Source data
——————

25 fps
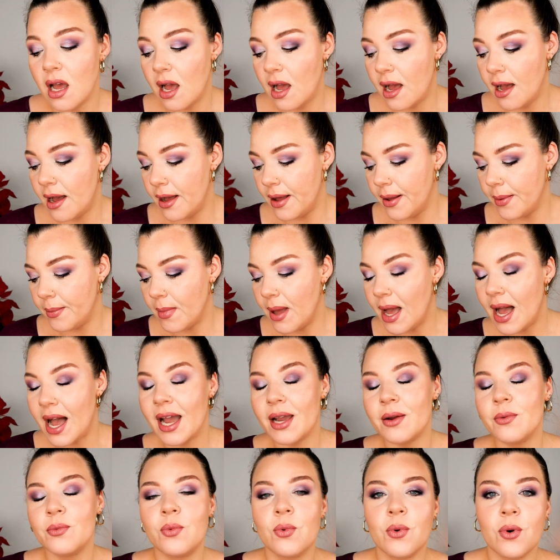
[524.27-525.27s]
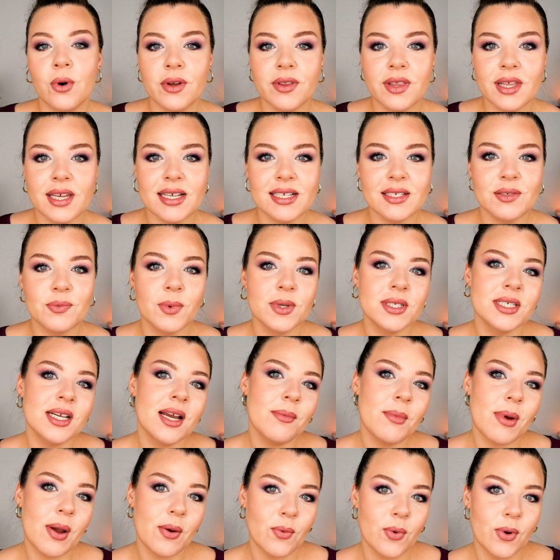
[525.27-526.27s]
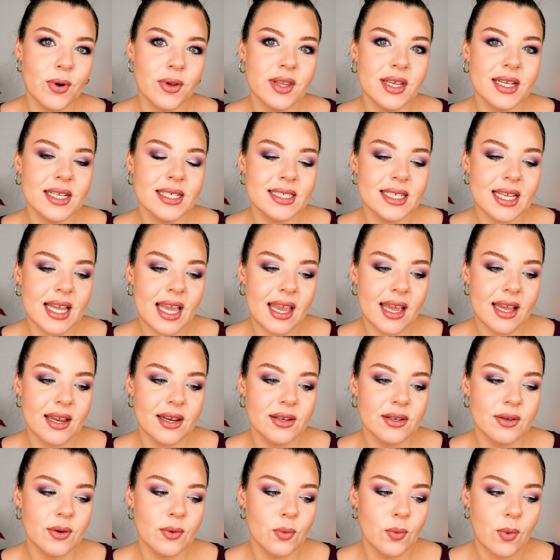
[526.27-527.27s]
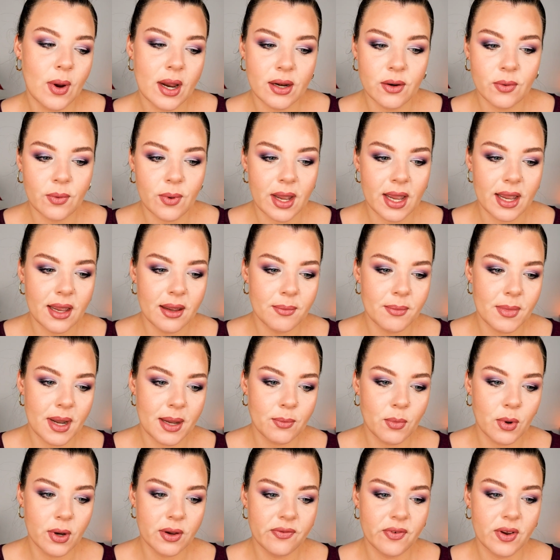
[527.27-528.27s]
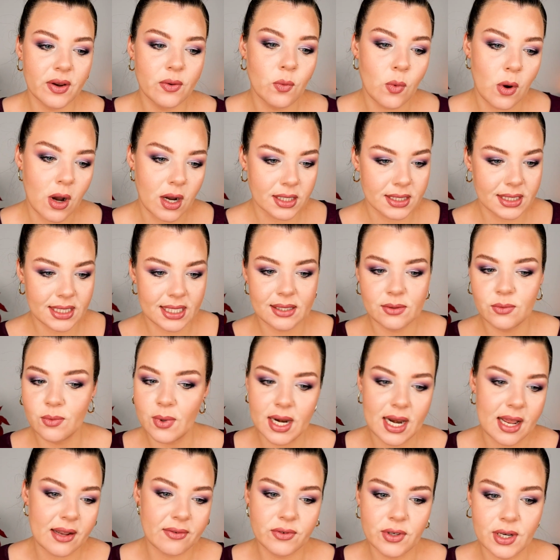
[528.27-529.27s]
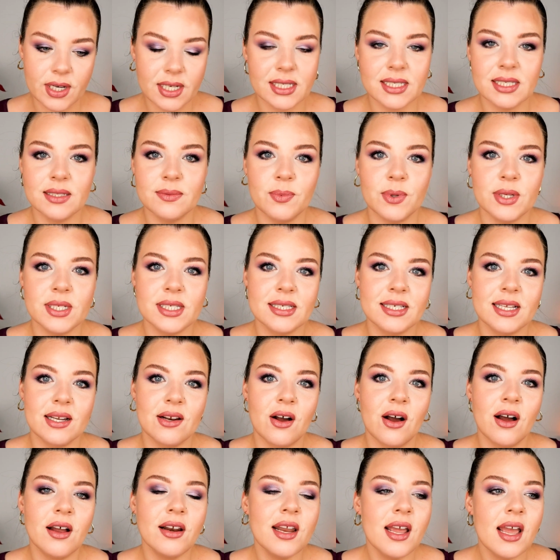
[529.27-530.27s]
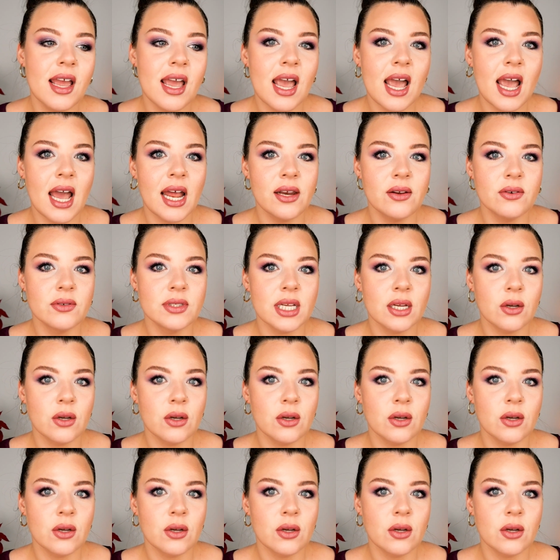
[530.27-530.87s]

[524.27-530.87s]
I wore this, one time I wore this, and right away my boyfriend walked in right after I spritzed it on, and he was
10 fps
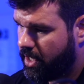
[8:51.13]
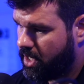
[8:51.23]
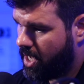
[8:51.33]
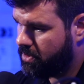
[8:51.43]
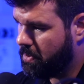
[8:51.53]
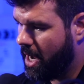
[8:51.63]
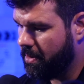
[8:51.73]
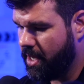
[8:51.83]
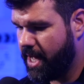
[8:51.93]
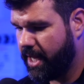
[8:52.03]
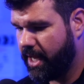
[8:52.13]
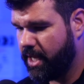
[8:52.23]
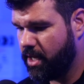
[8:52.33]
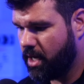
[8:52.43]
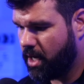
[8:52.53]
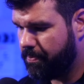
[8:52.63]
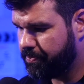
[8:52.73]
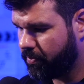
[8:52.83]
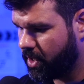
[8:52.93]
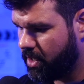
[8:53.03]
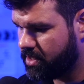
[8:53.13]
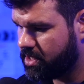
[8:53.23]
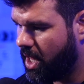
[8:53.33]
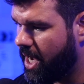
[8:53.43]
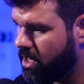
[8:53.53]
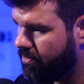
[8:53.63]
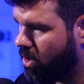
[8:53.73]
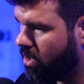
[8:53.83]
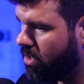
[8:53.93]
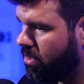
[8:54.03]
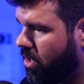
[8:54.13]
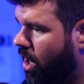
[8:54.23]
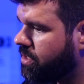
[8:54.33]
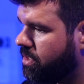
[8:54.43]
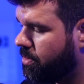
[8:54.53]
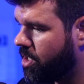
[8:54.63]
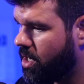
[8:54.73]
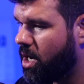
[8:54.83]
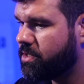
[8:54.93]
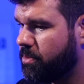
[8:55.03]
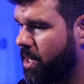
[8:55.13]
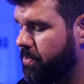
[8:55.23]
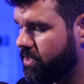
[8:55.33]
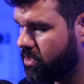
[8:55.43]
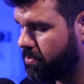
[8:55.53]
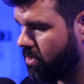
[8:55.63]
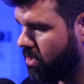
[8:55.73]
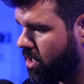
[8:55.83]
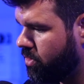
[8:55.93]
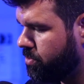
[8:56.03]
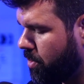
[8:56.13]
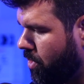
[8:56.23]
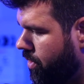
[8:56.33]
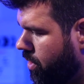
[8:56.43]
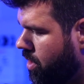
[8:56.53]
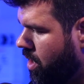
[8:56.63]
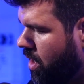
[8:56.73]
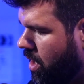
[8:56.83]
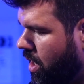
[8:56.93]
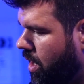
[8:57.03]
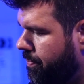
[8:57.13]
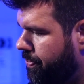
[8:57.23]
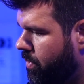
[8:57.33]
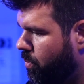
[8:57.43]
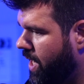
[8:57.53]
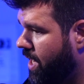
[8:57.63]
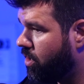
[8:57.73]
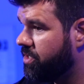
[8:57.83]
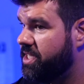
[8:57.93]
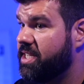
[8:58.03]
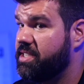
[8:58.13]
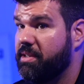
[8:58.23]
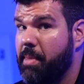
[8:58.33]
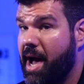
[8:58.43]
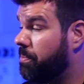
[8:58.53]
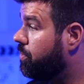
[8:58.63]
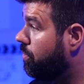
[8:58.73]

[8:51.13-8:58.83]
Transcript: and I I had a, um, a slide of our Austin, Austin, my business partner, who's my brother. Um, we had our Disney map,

——————

The data should be printed again unchanged; leave its pictures out.

* **RESULT OF THE TASK**
25 fps
[524.27-525.27s]
[525.27-526.27s]
[526.27-527.27s]
[527.27-528.27s]
[528.27-529.27s]
[529.27-530.27s]
[530.27-530.87s]

[524.27-530.87s]
I wore this, one time I wore this, and right away my boyfriend walked in right after I spritzed it on, and he was
10 fps
[8:51.13]
[8:51.23]
[8:51.33]
[8:51.43]
[8:51.53]
[8:51.63]
[8:51.73]
[8:51.83]
[8:51.93]
[8:52.03]
[8:52.13]
[8:52.23]
[8:52.33]
[8:52.43]
[8:52.53]
[8:52.63]
[8:52.73]
[8:52.83]
[8:52.93]
[8:53.03]
[8:53.13]
[8:53.23]
[8:53.33]
[8:53.43]
[8:53.53]
[8:53.63]
[8:53.73]
[8:53.83]
[8:53.93]
[8:54.03]
[8:54.13]
[8:54.23]
[8:54.33]
[8:54.43]
[8:54.53]
[8:54.63]
[8:54.73]
[8:54.83]
[8:54.93]
[8:55.03]
[8:55.13]
[8:55.23]
[8:55.33]
[8:55.43]
[8:55.53]
[8:55.63]
[8:55.73]
[8:55.83]
[8:55.93]
[8:56.03]
[8:56.13]
[8:56.23]
[8:56.33]
[8:56.43]
[8:56.53]
[8:56.63]
[8:56.73]
[8:56.83]
[8:56.93]
[8:57.03]
[8:57.13]
[8:57.23]
[8:57.33]
[8:57.43]
[8:57.53]
[8:57.63]
[8:57.73]
[8:57.83]
[8:57.93]
[8:58.03]
[8:58.13]
[8:58.23]
[8:58.33]
[8:58.43]
[8:58.53]
[8:58.63]
[8:58.73]

[8:51.13-8:58.83]
Transcript: and I I had a, um, a slide of our Austin, Austin, my business partner, who's my brother. Um, we had our Disney map,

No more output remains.